EXTRACTED INFORMATION:

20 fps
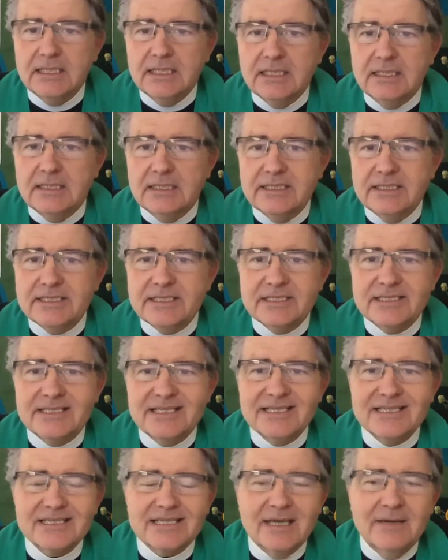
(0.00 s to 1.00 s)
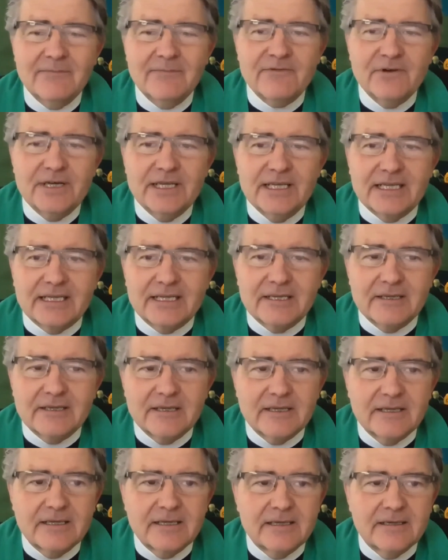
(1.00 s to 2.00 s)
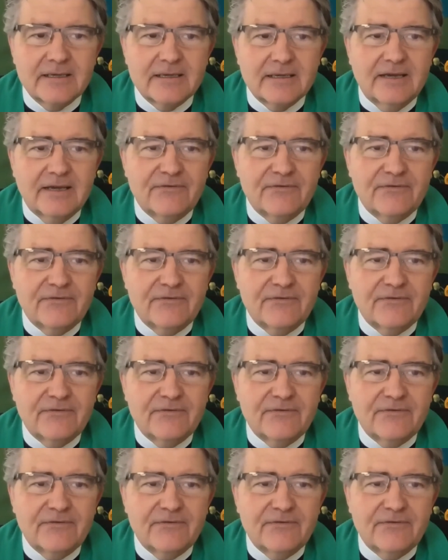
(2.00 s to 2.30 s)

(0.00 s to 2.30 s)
This is discomforting. I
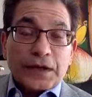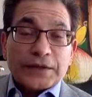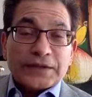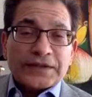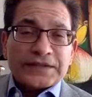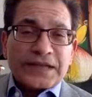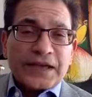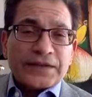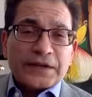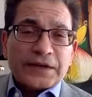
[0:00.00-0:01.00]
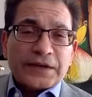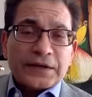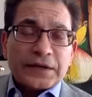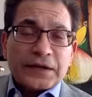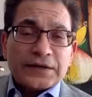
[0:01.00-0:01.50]
I think there's either
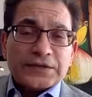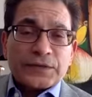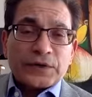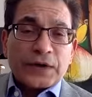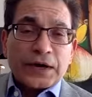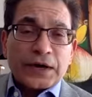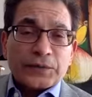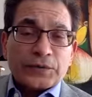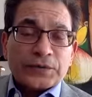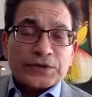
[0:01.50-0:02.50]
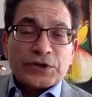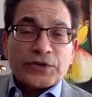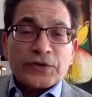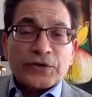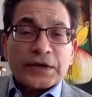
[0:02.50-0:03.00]
Huddersfield or Hartlepool. The
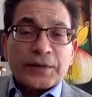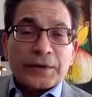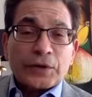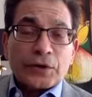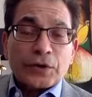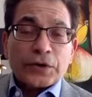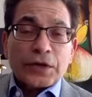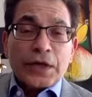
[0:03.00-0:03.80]
children had come along.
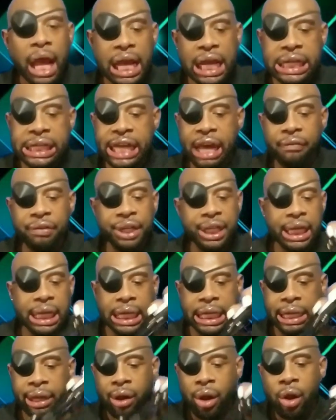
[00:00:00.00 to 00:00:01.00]
It never
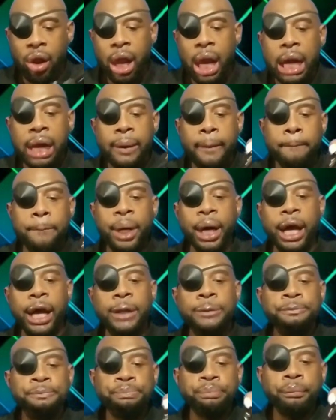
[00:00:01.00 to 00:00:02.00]
did. But
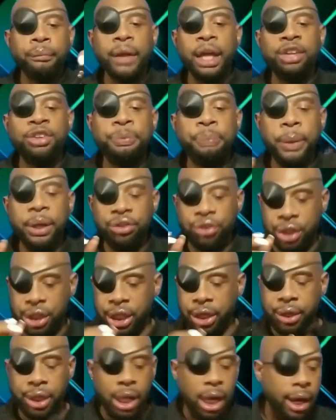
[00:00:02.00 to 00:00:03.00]
his speech
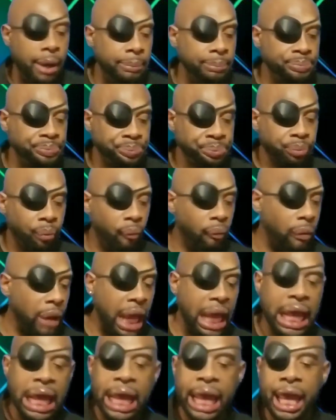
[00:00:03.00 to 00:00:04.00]
cleared up
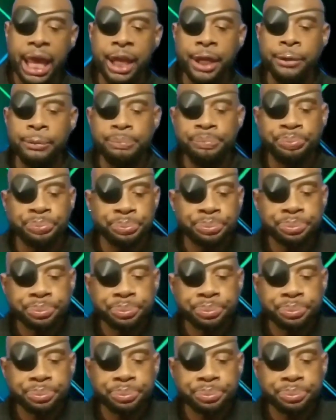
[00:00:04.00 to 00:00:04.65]
and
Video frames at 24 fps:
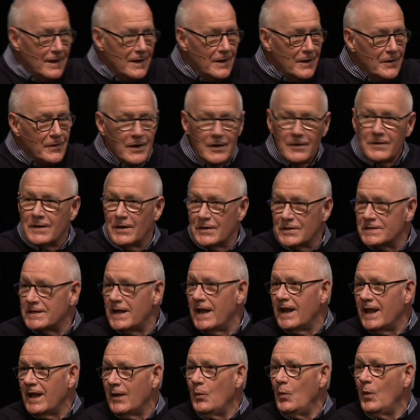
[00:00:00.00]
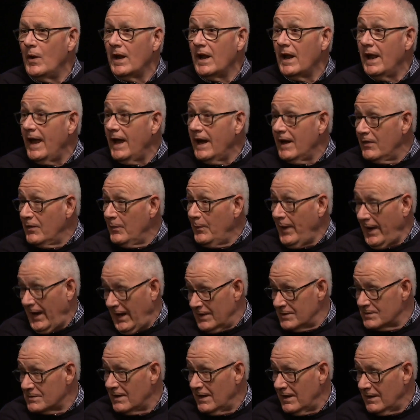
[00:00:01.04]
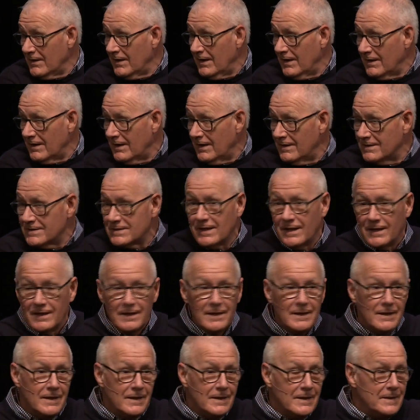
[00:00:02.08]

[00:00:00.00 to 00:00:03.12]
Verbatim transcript: you know, they're, they're standing in one leg of the pants, right? Okay, okay, it's like,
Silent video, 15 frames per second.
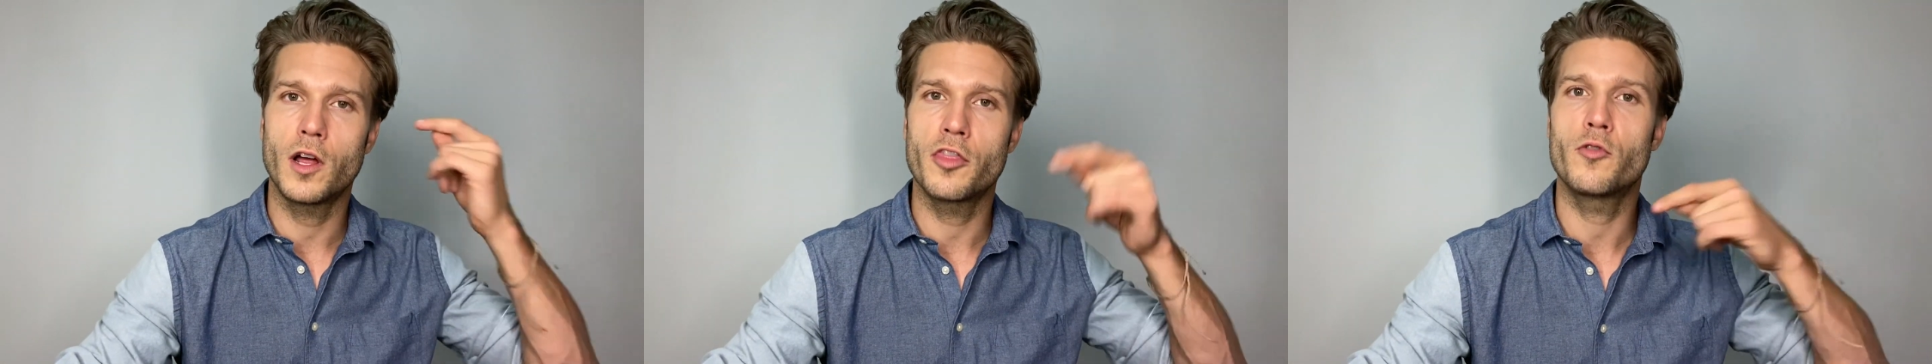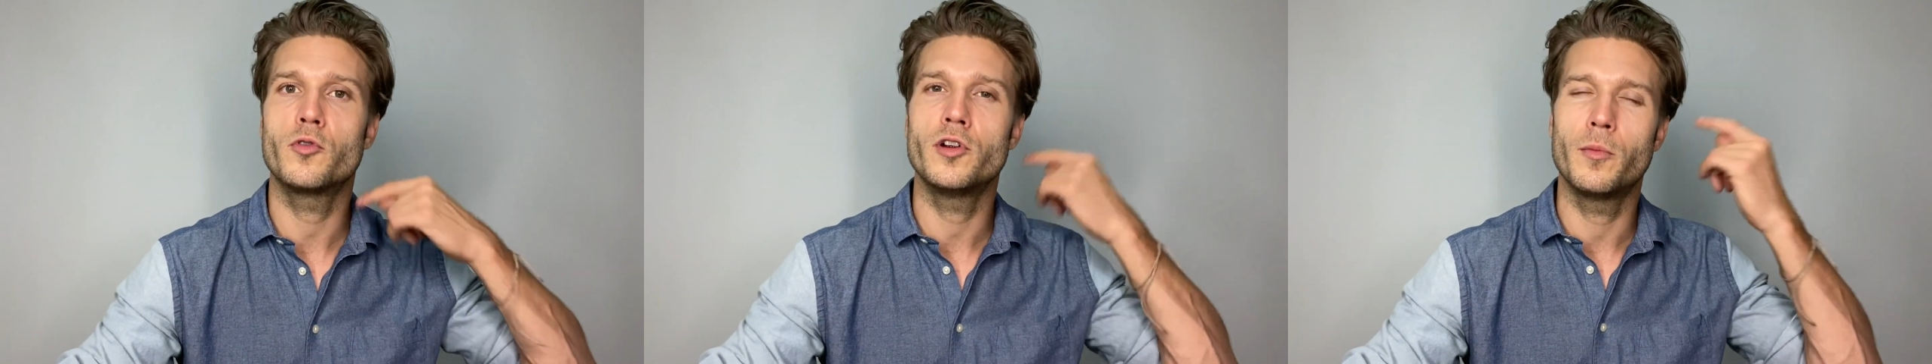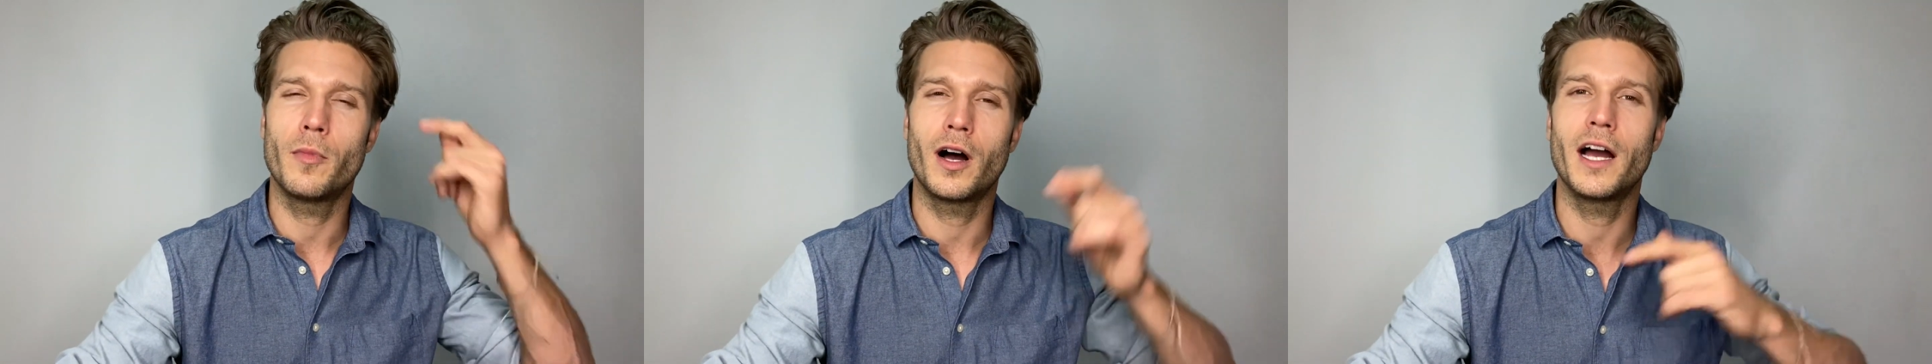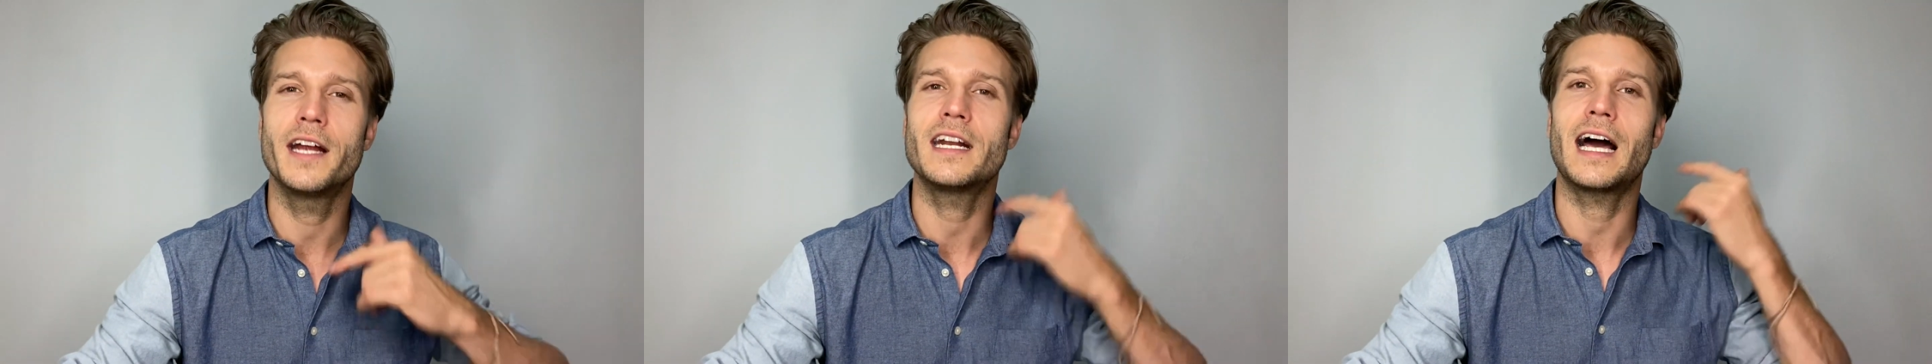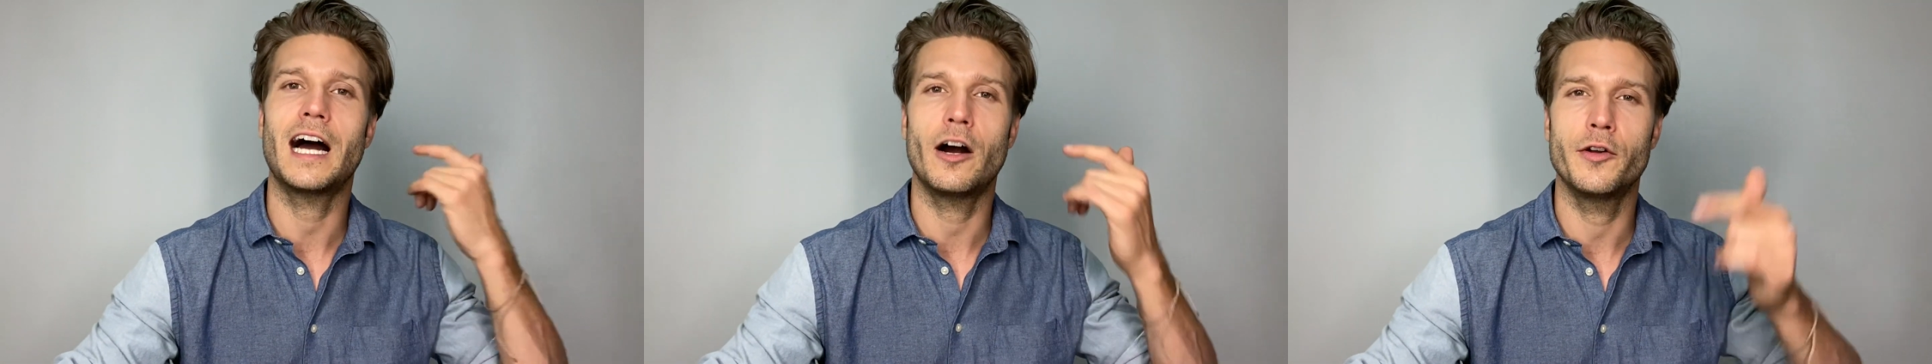through your mind
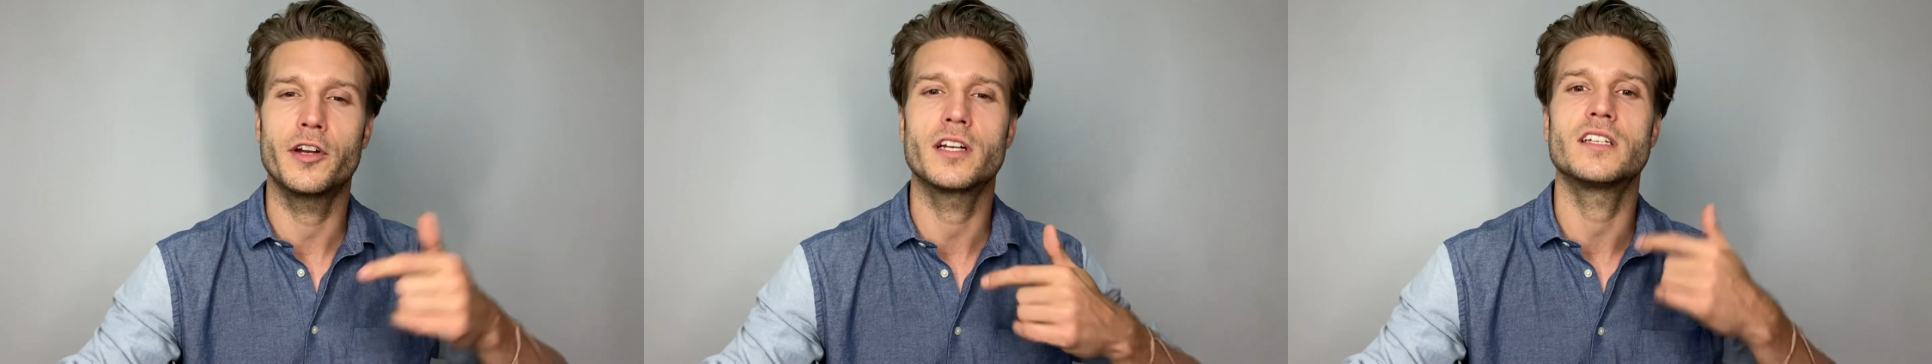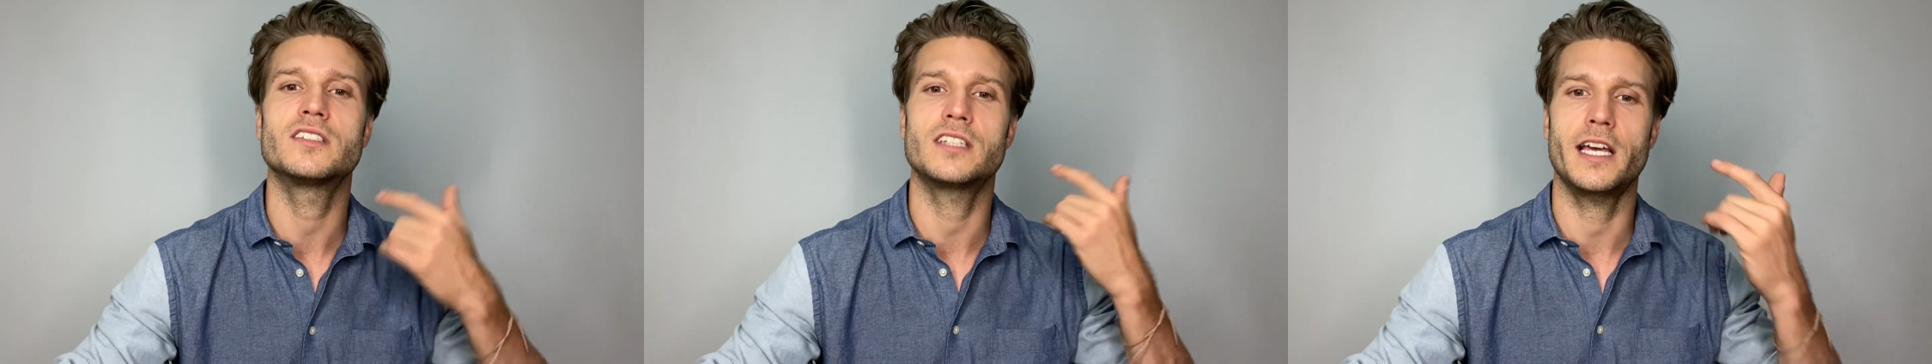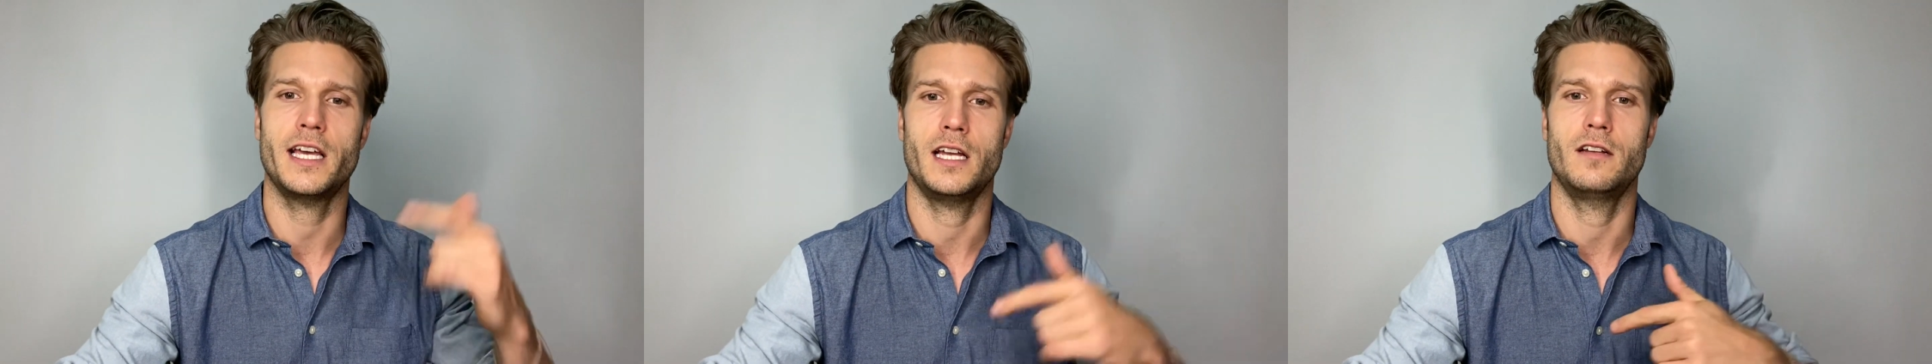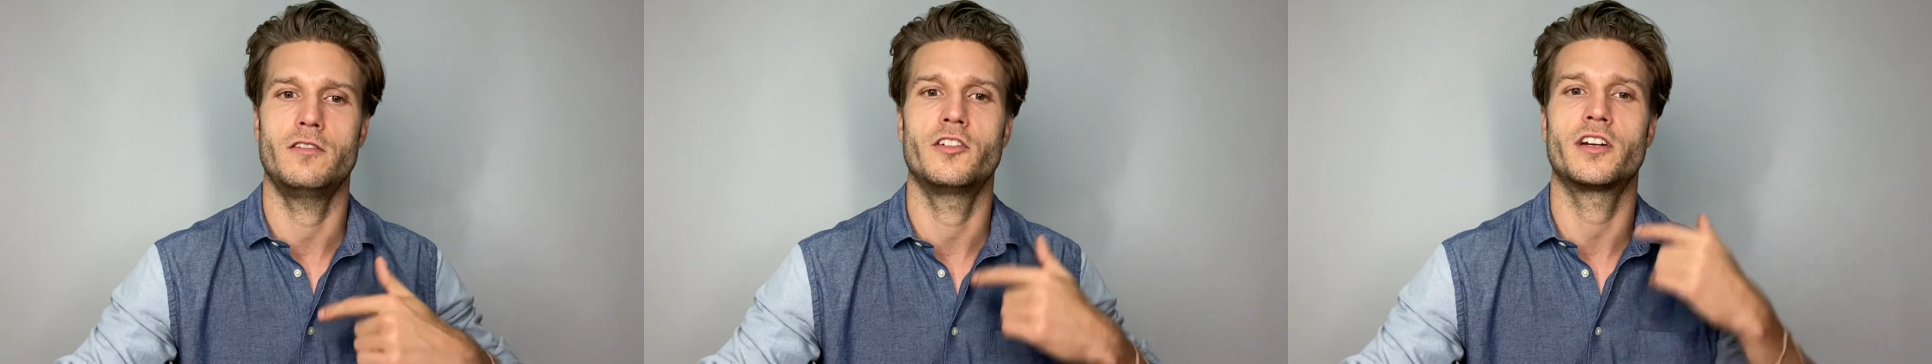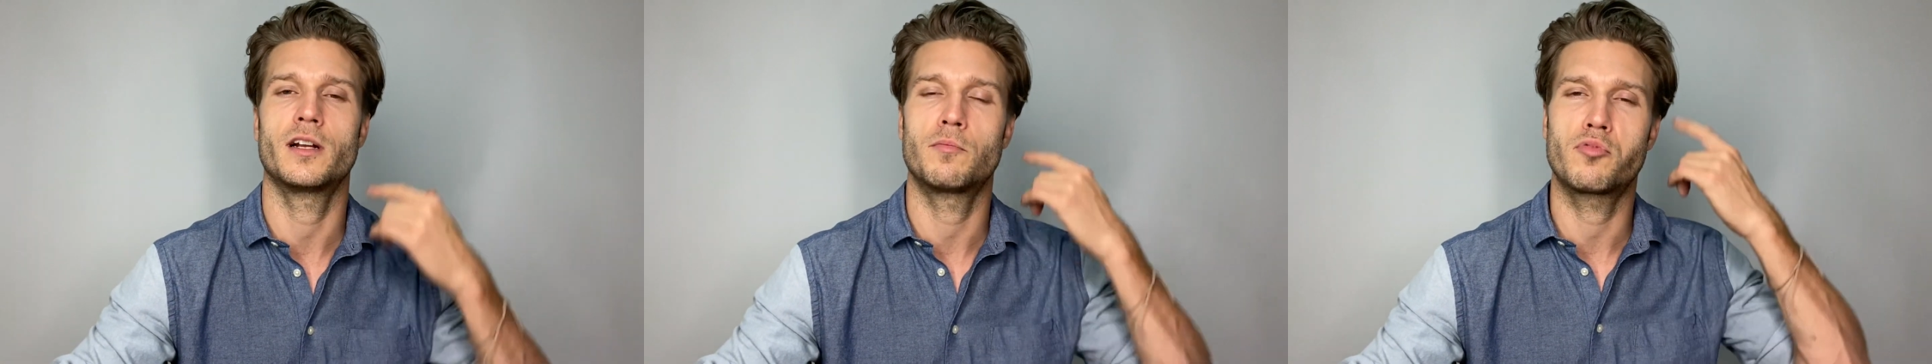how you're going to say it. You're going to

PROBLEM DESCRIPTION:
What you return must match, line for line, the records from the line containing "[00:00:00.00 to 00:00:01.00]" through their end, with both ends included and no pictures.

SOLUTION FOR THIS TASK:
[00:00:00.00 to 00:00:01.00]
It never
[00:00:01.00 to 00:00:02.00]
did. But
[00:00:02.00 to 00:00:03.00]
his speech
[00:00:03.00 to 00:00:04.00]
cleared up
[00:00:04.00 to 00:00:04.65]
and
Video frames at 24 fps:
[00:00:00.00]
[00:00:01.04]
[00:00:02.08]

[00:00:00.00 to 00:00:03.12]
Verbatim transcript: you know, they're, they're standing in one leg of the pants, right? Okay, okay, it's like,
Silent video, 15 frames per second.
through your mind
how you're going to say it. You're going to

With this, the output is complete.